Since the goal is love, the Desert Fathers had no illusions about the difficulties entailed in achieving the goal. Real love is not easy. It is difficult, “something to be learned over a very long time” (27). Truly, “Learning to love is a slow business” (84).

Love is not about heroic feats, but about daily laying down our lives for our neighbors. When asked what this means, Abba Peomen answered, “When a [person] hears a complaining word and struggles against himself [or herself], and does not . . . begin to complain; when a [person] bears an injury with patience, and does not look for revenge; that is when a [person] lays down his [or her] life for his [or her] neighbor” (47).

The Desert Fathers teach that love is expressed, not in great acts, but in small acts done with great love.

How much easier it is to daydream about the dramatic acts of love and self-sacrifice I or the church might make to prove our love of God or neighbor! But the temptation to regard such small actions as unimportant while there are so many serious social problems in the world is the temptation to understand the Christian life only in heroic proportions. (47)

While we dream of heroic acts of love, we often fail to simply love others in small ways:  “If we wish to love our neighbor, we start small by trying first to avoid harming the neighbor, refusing to gossip about the neighbor, and offering small help” (48).

The assumption of the Desert Fathers was that “it is the little things we do over a long period of time that form character and make our relationships with ourselves, others, and God what they are” (76). Through small steps we express God’s love: “If you are able to extend one small act of kindness to another human being or an animal, you have already begun to live out of [God’s] love” (103).


Love First

Nothing should keep us from love. True love does not worry about purity of motive or freedom from self-interest. This is “to confuse the means, that is, a life of Christian discipline, with the end, the life of love” (48).

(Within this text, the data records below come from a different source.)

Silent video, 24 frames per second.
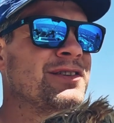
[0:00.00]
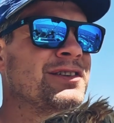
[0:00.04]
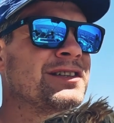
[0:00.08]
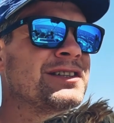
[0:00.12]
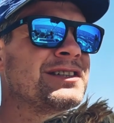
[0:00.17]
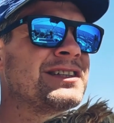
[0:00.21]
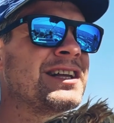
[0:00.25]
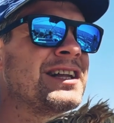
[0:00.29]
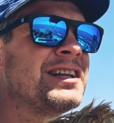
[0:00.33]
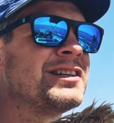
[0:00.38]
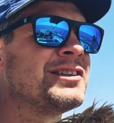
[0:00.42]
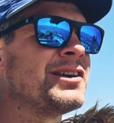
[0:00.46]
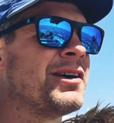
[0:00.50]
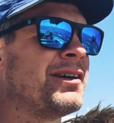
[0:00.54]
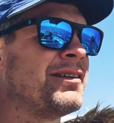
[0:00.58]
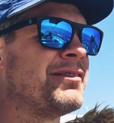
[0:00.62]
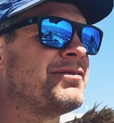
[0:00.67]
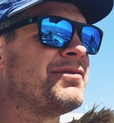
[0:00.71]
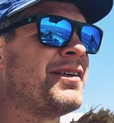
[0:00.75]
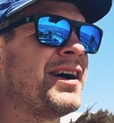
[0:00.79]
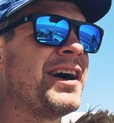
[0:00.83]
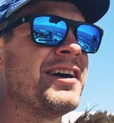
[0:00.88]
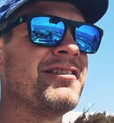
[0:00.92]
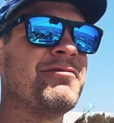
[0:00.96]
Still doing
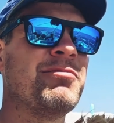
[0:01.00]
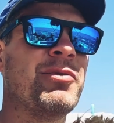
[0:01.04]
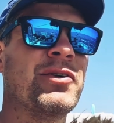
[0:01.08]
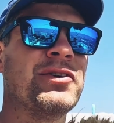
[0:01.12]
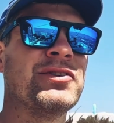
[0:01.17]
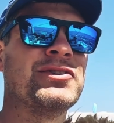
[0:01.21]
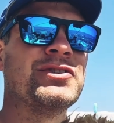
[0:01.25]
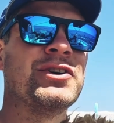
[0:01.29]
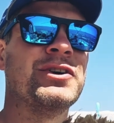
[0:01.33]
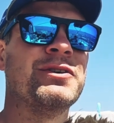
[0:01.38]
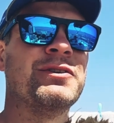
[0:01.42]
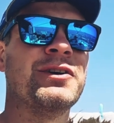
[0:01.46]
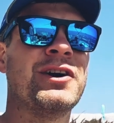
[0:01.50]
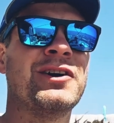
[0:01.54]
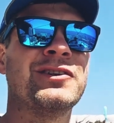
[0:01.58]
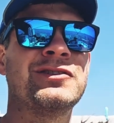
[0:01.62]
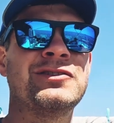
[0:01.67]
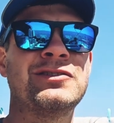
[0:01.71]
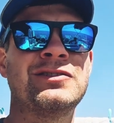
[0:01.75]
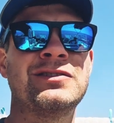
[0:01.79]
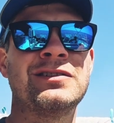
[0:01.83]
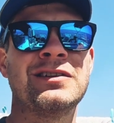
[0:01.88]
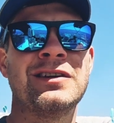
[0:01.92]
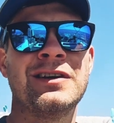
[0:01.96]
5.2
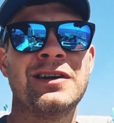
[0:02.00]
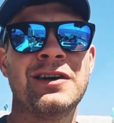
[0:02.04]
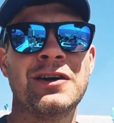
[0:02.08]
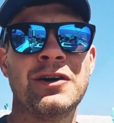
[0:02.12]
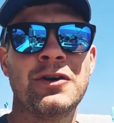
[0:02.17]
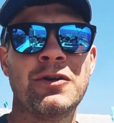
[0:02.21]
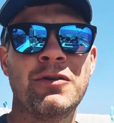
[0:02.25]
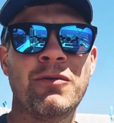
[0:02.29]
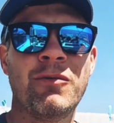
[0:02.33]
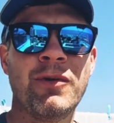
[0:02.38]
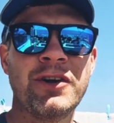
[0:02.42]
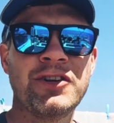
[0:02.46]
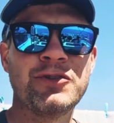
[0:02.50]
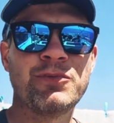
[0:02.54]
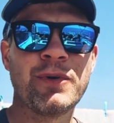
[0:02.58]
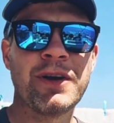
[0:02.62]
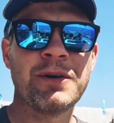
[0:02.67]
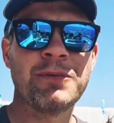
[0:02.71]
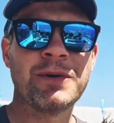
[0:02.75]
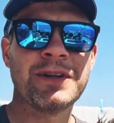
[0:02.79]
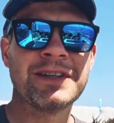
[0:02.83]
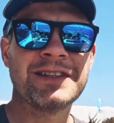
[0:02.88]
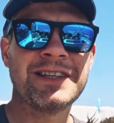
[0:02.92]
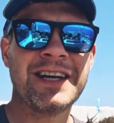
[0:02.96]
knots, which we
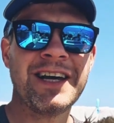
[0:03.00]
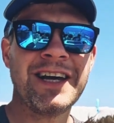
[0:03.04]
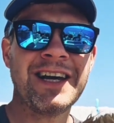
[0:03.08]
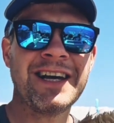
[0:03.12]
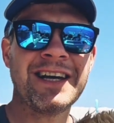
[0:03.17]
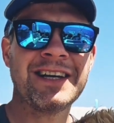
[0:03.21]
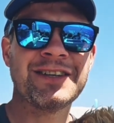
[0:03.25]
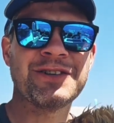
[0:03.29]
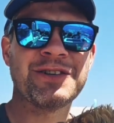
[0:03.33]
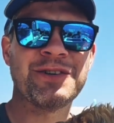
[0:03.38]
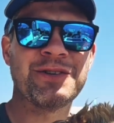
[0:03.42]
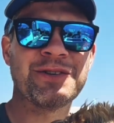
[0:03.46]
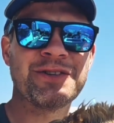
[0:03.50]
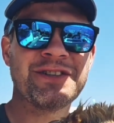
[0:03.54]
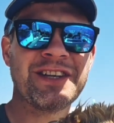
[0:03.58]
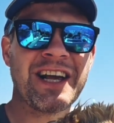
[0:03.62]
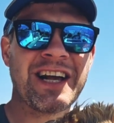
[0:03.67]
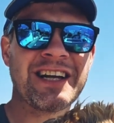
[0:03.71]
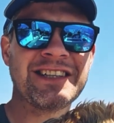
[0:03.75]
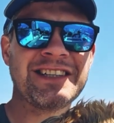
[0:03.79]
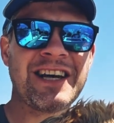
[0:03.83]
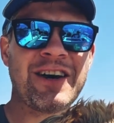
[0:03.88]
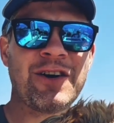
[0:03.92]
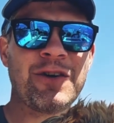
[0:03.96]
will take, so
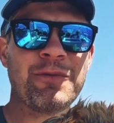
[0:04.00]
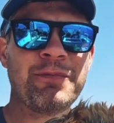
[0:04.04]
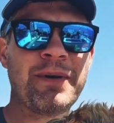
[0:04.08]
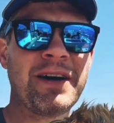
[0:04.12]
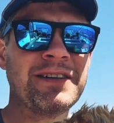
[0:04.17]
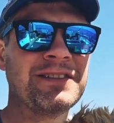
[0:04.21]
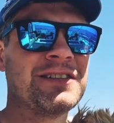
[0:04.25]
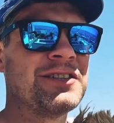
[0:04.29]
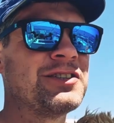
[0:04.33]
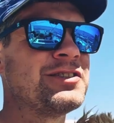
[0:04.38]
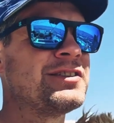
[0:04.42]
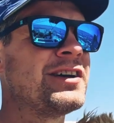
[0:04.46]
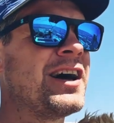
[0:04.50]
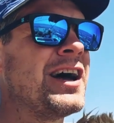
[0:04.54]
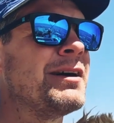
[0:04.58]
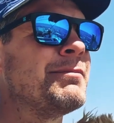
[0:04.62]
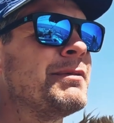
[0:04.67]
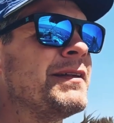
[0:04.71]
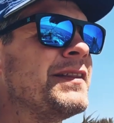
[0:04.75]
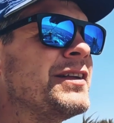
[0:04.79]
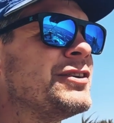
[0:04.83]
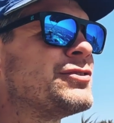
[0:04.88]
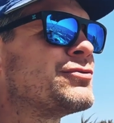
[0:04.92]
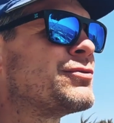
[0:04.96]
6-hour passage time
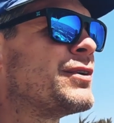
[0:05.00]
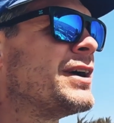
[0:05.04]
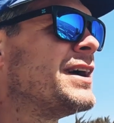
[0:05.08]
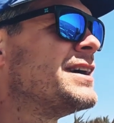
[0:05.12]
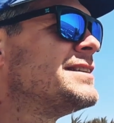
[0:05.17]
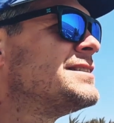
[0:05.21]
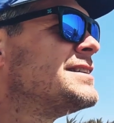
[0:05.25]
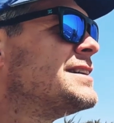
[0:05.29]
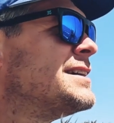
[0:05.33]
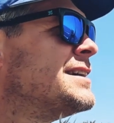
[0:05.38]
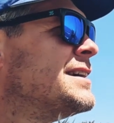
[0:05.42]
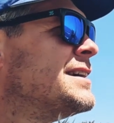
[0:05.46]
at this rate.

Keeping this in mind keeps us from descending into moralism: “If the fulfillment of the moral law for its own sake is seen to be the point of the law, the temptation is, in cases of doubt, to err on the side of caution. But if the point of the law is love, then the Christian must be prepared to take real risks for the sake of other people” (50).

Quotes excerpted from To Love as God Loves: Conversations with the Early Church by Roberta C. Bondi
© Richard J. Vincent, 2007



Comments

You and Shane need to do me a favor and stop reading books that I'm going to want to read. My "To be read" pile of books is beginning to look like the Leaning Tower of Pisa. :-) Rich: I would say sorry, but I'm glad when I'm able to pass on good books to others - especially ones like this that would hardly get noticed if not for a little bump or two by geeky and obsessive theo-nuts! And always remember, the point in buying a book is not necessarily that you will read it, but that you will eventually read it! I can't tell you how many gems I've come across that have been sitting on my shelf for years and I stumble across and read. In fact, this very book is just such a one. I'd had it for at least 5 years and never read it until recently. So, as long you can afford it - buy good books! You'll eventually get to them!